Au début, j’ai trouvé que l’utilisation de l’anglicisme cluster pour nommer les foyers épidémiques du Covid 19 relevait d’une véritable usurpation d’identité. Le concept de cluster vient du champ de l’économie. Il a été inventé par l’économiste anglais Alfred Marshall à la fin du XIXe siècle pour désigner une forme d’organisation des entreprises distincte de l’organisation fordiste : cluster en anglais, district en français.

Leur rapport à l’espace est opposé. La firme fordiste se localise sur un site. Le district industriel puise ses ressources dans un territoire.
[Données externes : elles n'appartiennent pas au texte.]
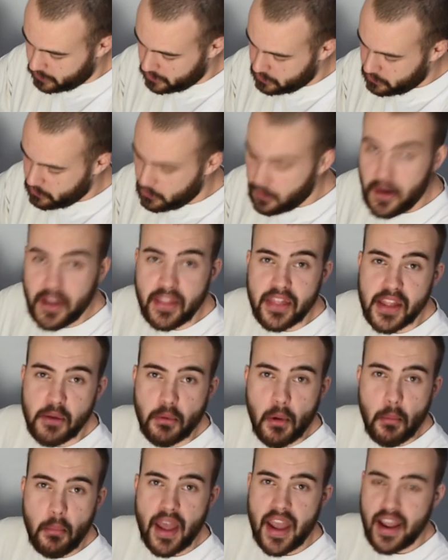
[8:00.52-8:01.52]
went through it and they
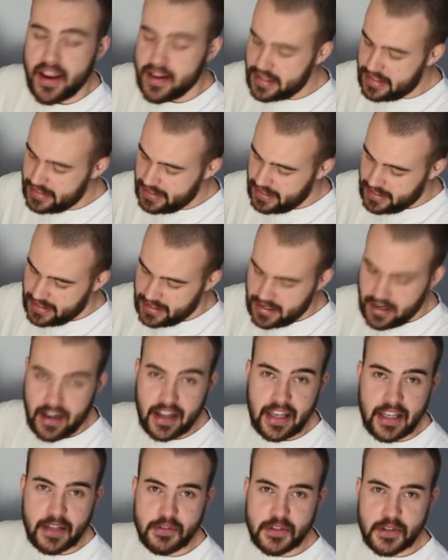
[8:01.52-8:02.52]
repaired it.
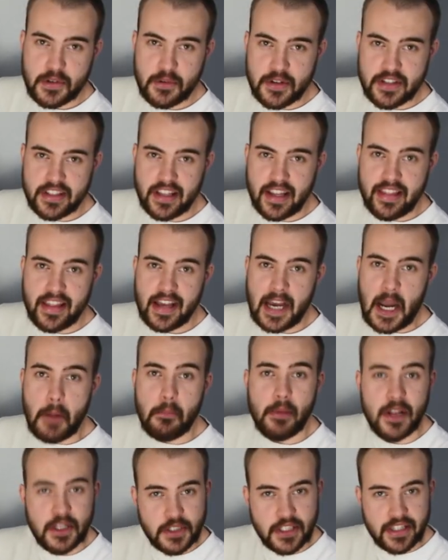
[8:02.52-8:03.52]
I love stories like that. I
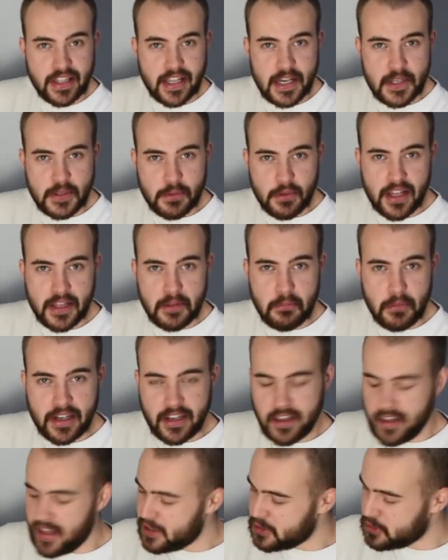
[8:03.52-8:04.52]
mentioned that as well in my
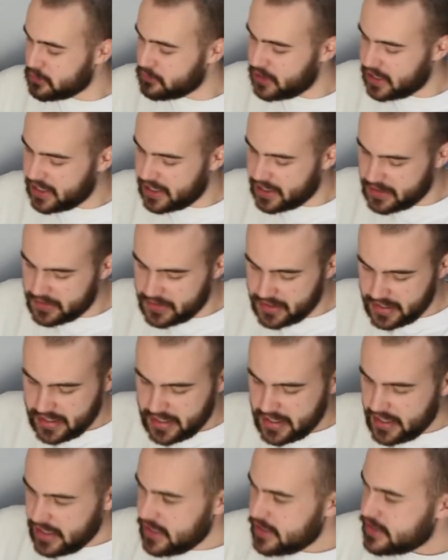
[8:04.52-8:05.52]
collection video.
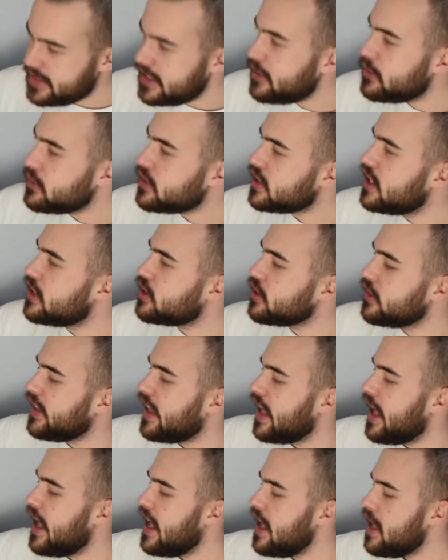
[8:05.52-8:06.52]
Single stitch on
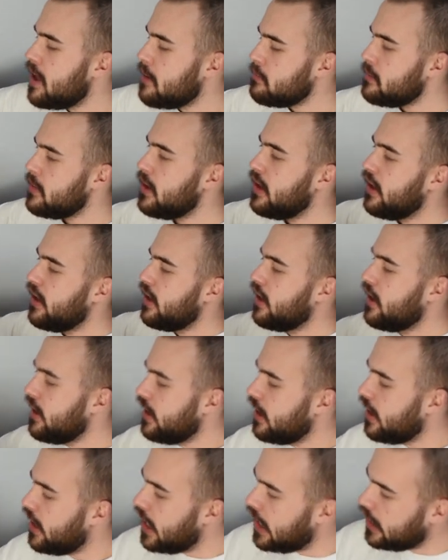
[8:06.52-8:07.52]
the hem.
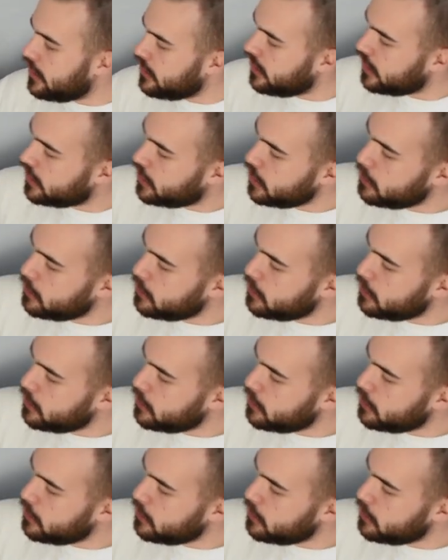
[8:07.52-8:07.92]
Uh, got a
Il mobilise l’emploi dans la proximité, famille élargie, voisinage ou bassin d’emploi local. L’écosystème du district et la densité de ses échanges internes génère une « atmosphère industrielle » (selon Marshall), une confiance sociale et une « coopétition » (alliage de la coopération et de la compétition) propices à l’innovation. De ce fait, le district est mondial et intégré dans les marchés internationaux.
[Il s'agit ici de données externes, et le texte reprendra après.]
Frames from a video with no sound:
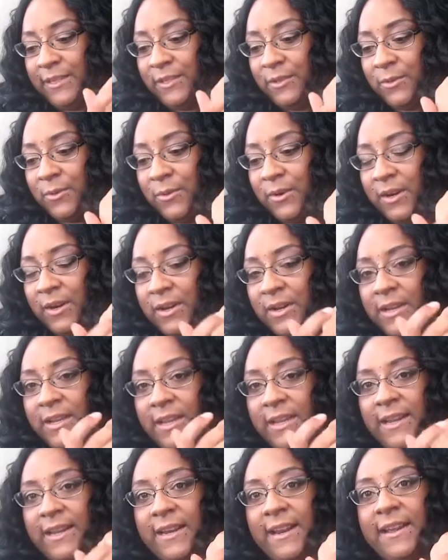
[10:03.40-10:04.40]
adore.
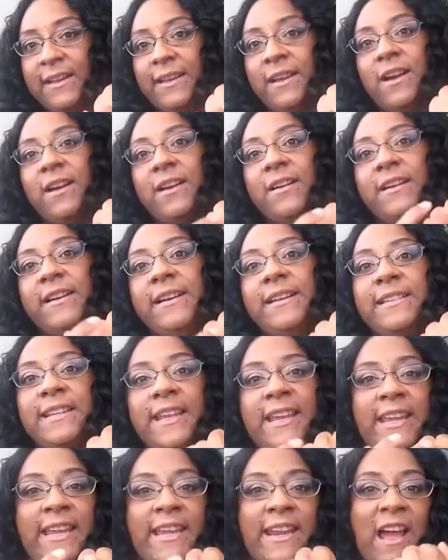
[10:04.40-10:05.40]
and I encourage.
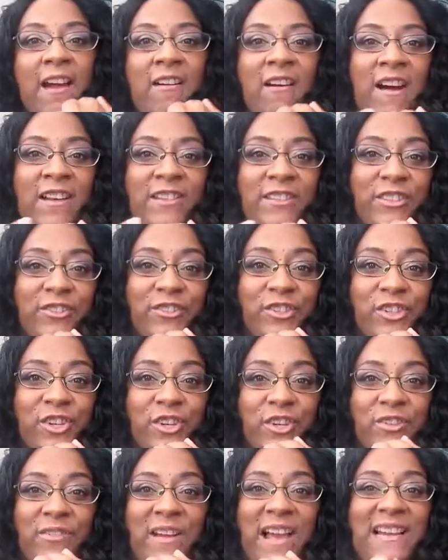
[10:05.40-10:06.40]
And I'll also show
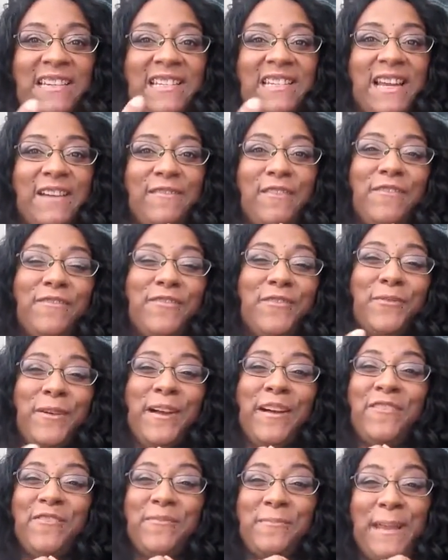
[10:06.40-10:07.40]
you, I actually have a full
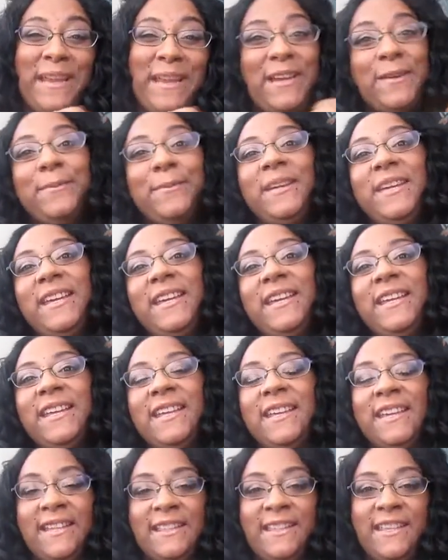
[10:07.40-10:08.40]
E.L.F. makeup kit
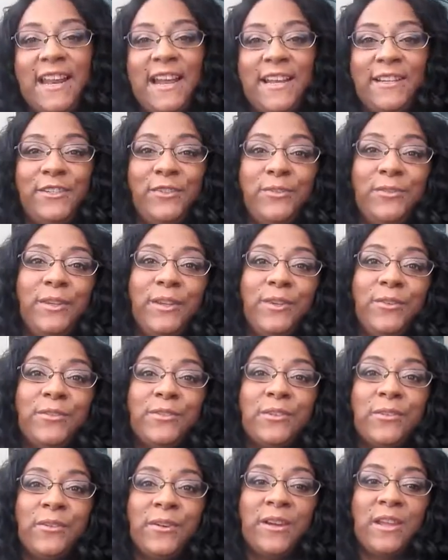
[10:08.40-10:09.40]
that I do use
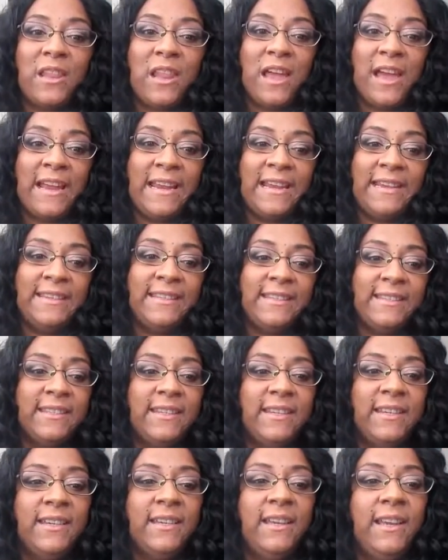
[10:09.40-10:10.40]
on clients
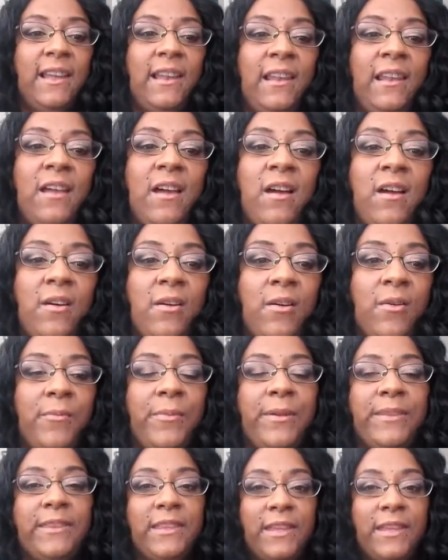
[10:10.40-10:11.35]
along with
En y réfléchissant à deux fois, j’ai trouvé finalement des ressemblances entre le cluster industriel et le cluster épidémique de la Covid 19. Ils connaissent tous deux cette ambivalence faite de local et de global, mais dans une relation inversée. Le cluster industriel part du local pour se déployer mondialement. Le cluster covidien arrive du global pour se répandre localement. Les portes d’entrée internationales du virus sont généralement des aéroports (Wuhan, Roissy, les hubs de Ryanair à Bergame et Beauvais). Puis, sa diffusion se fait de proche en proche, par intensification des liens, jusqu’à buter sur une frontière invisible, configurant un treillis territorial délimité.

Mais une autre dynamique, locale/locale cette fois-ci, caractérise le foyer et le mode de propagation virale. Il s’agit d’évènements collectifs fortement concentrés dans le temps et l’espace : match de la Ligue des champions à Milan entre l’Atalanta de Bergame et le Club de football de Valencia, carnaval de Gangelt en Allemagne près de la frontière hollandaise, rassemblements religieux divers. Dans ces regroupements très denses, la contamination via les sécrétions respiratoires est maximale et s’auto-amplifie. Car, plus la dose infectieuse est forte, plus les symptômes sont graves, et plus la contagion est longue. Ce processus fait que la létalité peut varier du simple au double selon que l’on se situe à l’intérieur ou en dehors d’un cluster – ce qui explique pourquoi l’âge moyen des réanimations peut y être bas. Le cluster viral a la violence d’un volcan.

Dans cette logique de foyers débordants, j’ai été intriguée par les épicentres d’origine religieuse. Il est stupéfiant de constater leur nombre, leur particularité et leur diversité : on les rencontre dans toutes les parties du monde et ils concernent toutes les religions. À Mulhouse, ce sont les évangéliques de la Porte Ouverte Chrétienne qui ont ouvert la porte au virus dans le Grand-Est ; en Corée du Sud, c’est la secte apocalyptique de l’Église Shincheonji de Jésus ; à Singapour, deux églises évangéliques, Life Church and Missions et Grace Assembly of God ; en Iran, dans la Ville sainte de Qom, les prières collectives de masse n’ont jamais cessé ; au Pakistan, le cluster est né d’un rassemblement du groupe islamique Tabligui Jamaat à Lahore ; aux États-Unis, c’est dans la synagogue Young Israel de New Rochelle, proche de New York, que le premier cluster a pris. Les fondamentalismes religieux unissent leurs croyants dans le déni du risque épidémique.

D’autres clusters se répètent dans toujours les mêmes lieux à risque. Les cabinets de médecine de ville et les hôpitaux sont, dans le monde entier, placés en première ligne. L’infection y frappe sans distinction l’ensemble des soignantes, de la médecin urgentiste à la « technicienne de surface », en passant par les infirmières. En France, en Allemagne, au Canada, en Inde, dans les abattoirs, les dépôts logistiques, les sites industriels et les exploitations agricoles, les activités d’exécution se poursuivent malgré le confinement, multipliant les risques de propagation. Le Covid 19 éclaire d’une lumière crue la division spatiale du travail et exacerbe la stratification sociale.